We could argue about the history of hacker culture and its inclusivity, but it would most likely be just a series of proofless claims from both sides. I personally have never seen or heard of a person rejected from any hacker clique because of their sexual orientation. I've heard of a few having their contributions refused for trying to push political agenda [0], but then again it wasn't their identity that was refused, only the contributions related to advertising that identity.

I don't feel like the neo-queer-hacker culture you're discribing is particularly welcome to anyone who disagrees with them. I've heard of multiple instances of people calling for bans of people who said something they disagree with [2]. That is completely opposite of "inclusive". Inclusivity only matters when it includes people you disagree with.

> Coraline Ada Ehmke slew the meritocracy buddha in 2018

It doesn't surprise me that a person who hasn't shown much skill or merit is arguing against meritocracy. It is in her own interest to do so.

[0] https://github.com/SerenityOS/serenity/pull/6814

[1] https://github.com/opal/opal/issues/941


There have been hypotheses that a significant number of trans women (i.e. biological men who identify as women) are actually on the autism spectrum. Considering natural tendency of autistic people to prefer isolated activities and puzzles, there may be a correlation between hackers and trans women.



As with any novel phenomena, especially in sociology, it is very hard to provide tangible evidence for anything. If you demand nobody speaks of anything of sort without hard evidence, rarely anything would ever be said.


> If you demand nobody speaks of anything of sort without hard evidence, rarely anything would ever be said.

Eh, that is some bullshit, but there is evidence though. I edited my comment to provide it, instead of asking you to do so.


> I edited my comment to provide it, instead of asking you to do so.

Nice of you to do that. Thank you.


it is very hard not to observe said tendency, though really I was hoping that it was just that programmers always been rich enough to undergo transition. is this still true, though, perhaps now you can be jobless and still somehow apply for transition? depending on GPS coordinates, of course, but possible here and there.

this mentioning of potential trans-paraphernalia in an article calling to all hackers is a little misleading (imho), biased perhaps, or even influential. it is a statement i guess.

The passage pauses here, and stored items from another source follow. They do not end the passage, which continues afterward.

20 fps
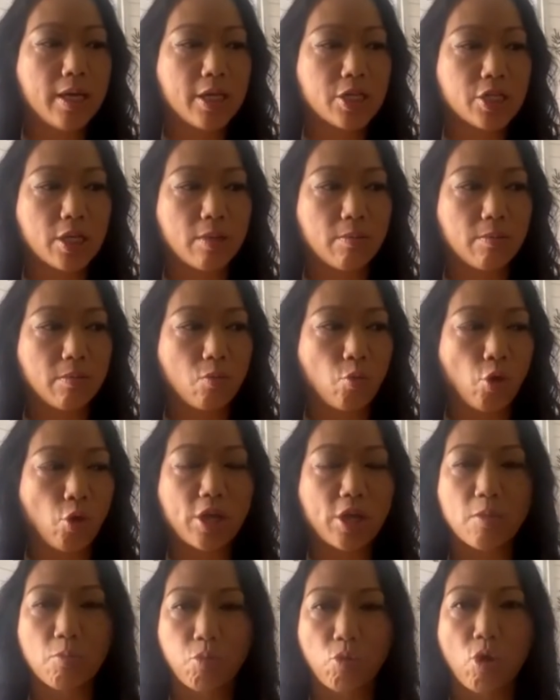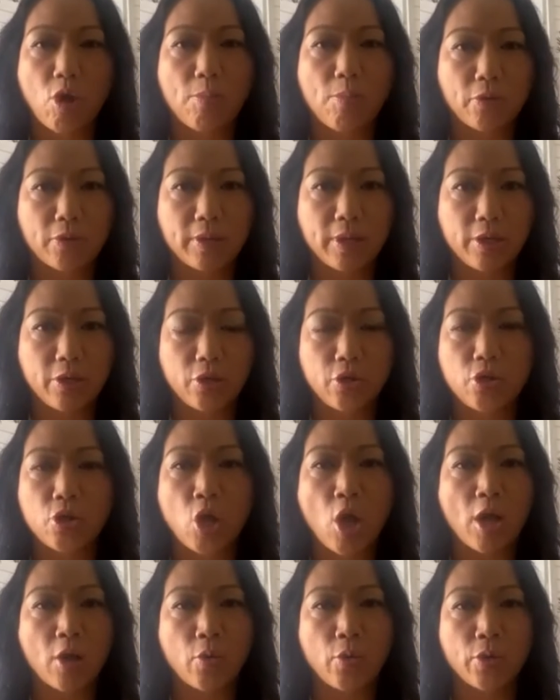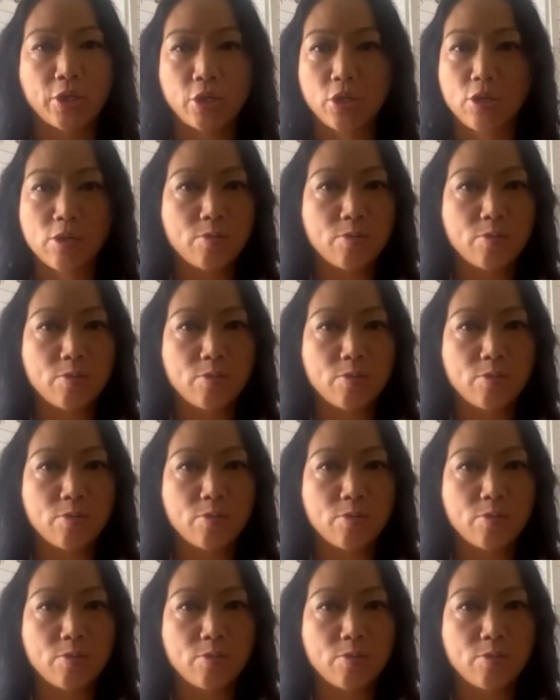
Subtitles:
isn't working properly, you're not going to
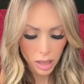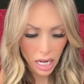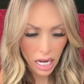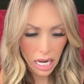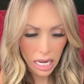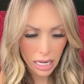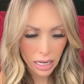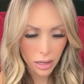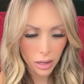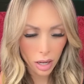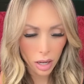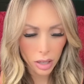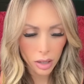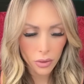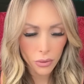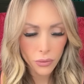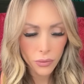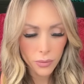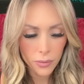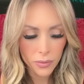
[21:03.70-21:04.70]
And
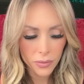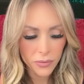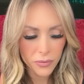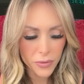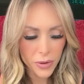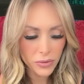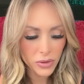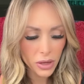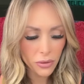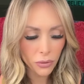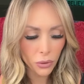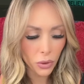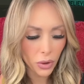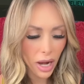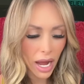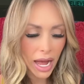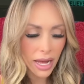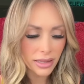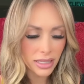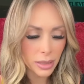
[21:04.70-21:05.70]
54
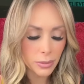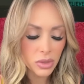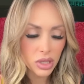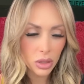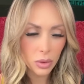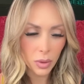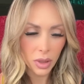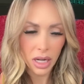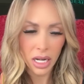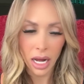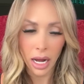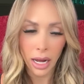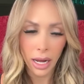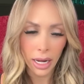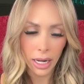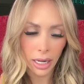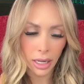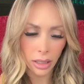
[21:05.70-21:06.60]
adds up to a 9.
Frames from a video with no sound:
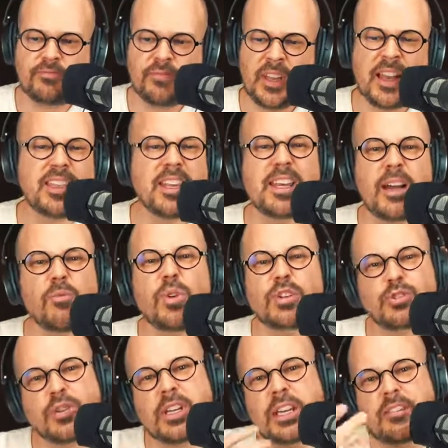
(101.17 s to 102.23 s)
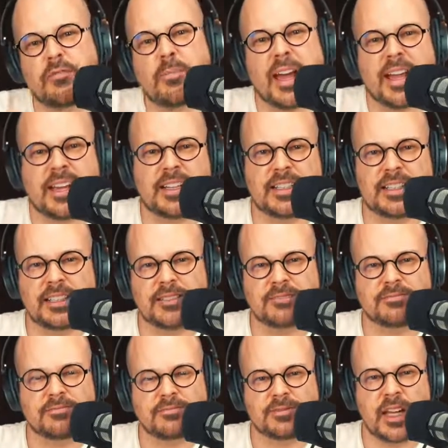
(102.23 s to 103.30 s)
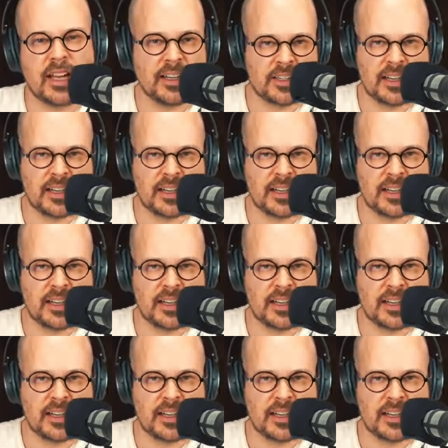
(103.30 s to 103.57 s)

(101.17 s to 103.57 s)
I think I want to give back a little. And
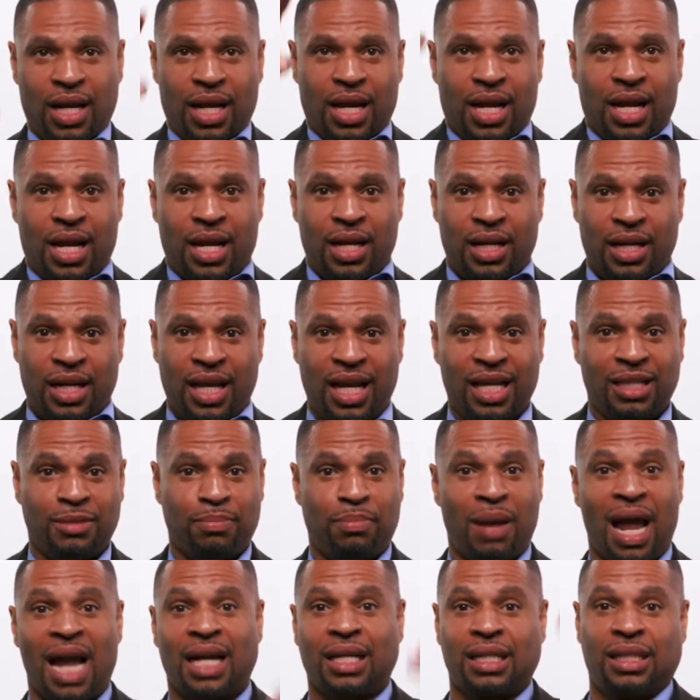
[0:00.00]
and his
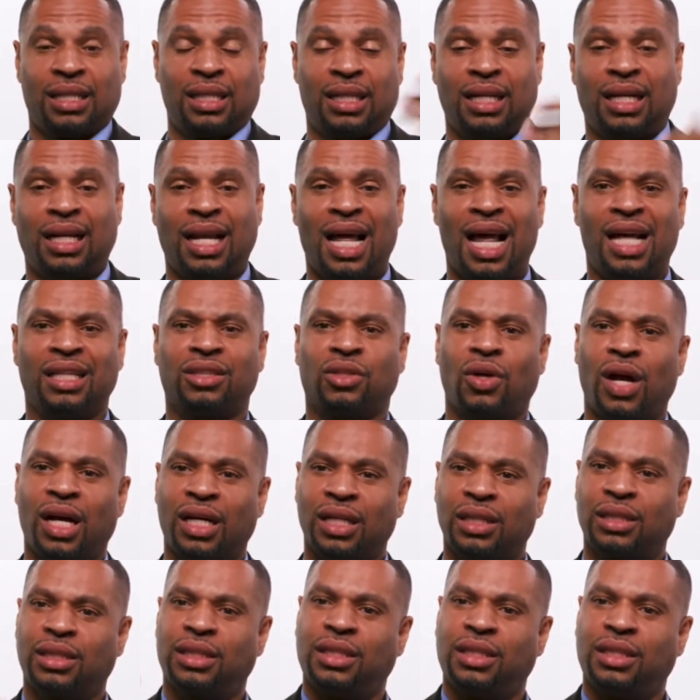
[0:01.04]
back is to the glass so I can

back in our teen hacker days we heard stories of ppl building molotovs, credit card scammers, eavesdropping equipment, lock-pick etc. but biohacking and female hormonal medicine in particular has definitely not been on the list (that much) if memory serves right... and my bet is that Phrack back-archive can confirm it.

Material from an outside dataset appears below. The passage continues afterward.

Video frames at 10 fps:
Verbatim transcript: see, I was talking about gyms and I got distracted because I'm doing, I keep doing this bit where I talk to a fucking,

perhaps it is a logical to see a change in popular understanding what hackers can find, or do, or are defined by. curiosity and daring courage to intrude is one thing, we can all agree.

perhaps also we may agree that hacking one's body is still hacking, as social engineering IS considered hacking.

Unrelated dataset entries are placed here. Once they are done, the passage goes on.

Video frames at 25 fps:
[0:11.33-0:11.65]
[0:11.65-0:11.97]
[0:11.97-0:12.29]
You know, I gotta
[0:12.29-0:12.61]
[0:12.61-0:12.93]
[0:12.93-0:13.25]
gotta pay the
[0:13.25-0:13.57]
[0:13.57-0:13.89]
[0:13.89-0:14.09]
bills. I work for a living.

Might also depend on how you define "hacker". Most people don't know the true meaning of the word, and should be using "cracker" instead.


Even if this is true, it need not be either-or. Saying that they are 'actually' autistic seems to imply that you do not believe that they are 'actually' trans.


It doesn’t seem that way with a charitable reading.


For what it's worth, I didn't mean "actually" in an either-or sense, but more in an unexpected-correlation sense. I tend to avoid ontological discussions on this topic.

English is not my native language, I sometimes miss the subtleties.


My bad, I'm sorry


What’s with this ‘biological men’ stuff? How would you define that and what about chromosomal abnormalities like XXY or XYY people? If I have Jacob’s syndrome and a penis am I biologically male or something else entirely? Explain.

If you just want to have silly ideas about trans people, that’s fine because I’m done arguing with people over that. It’s a huge waste of time to get that interested in another person’s genitals but you do you. However if you’re going to use something as silly as ‘biological male’ you have to support that.


> If I have Jacob’s syndrome and a penis am I biologically male

Yes, of course. It's a condition that only affects males.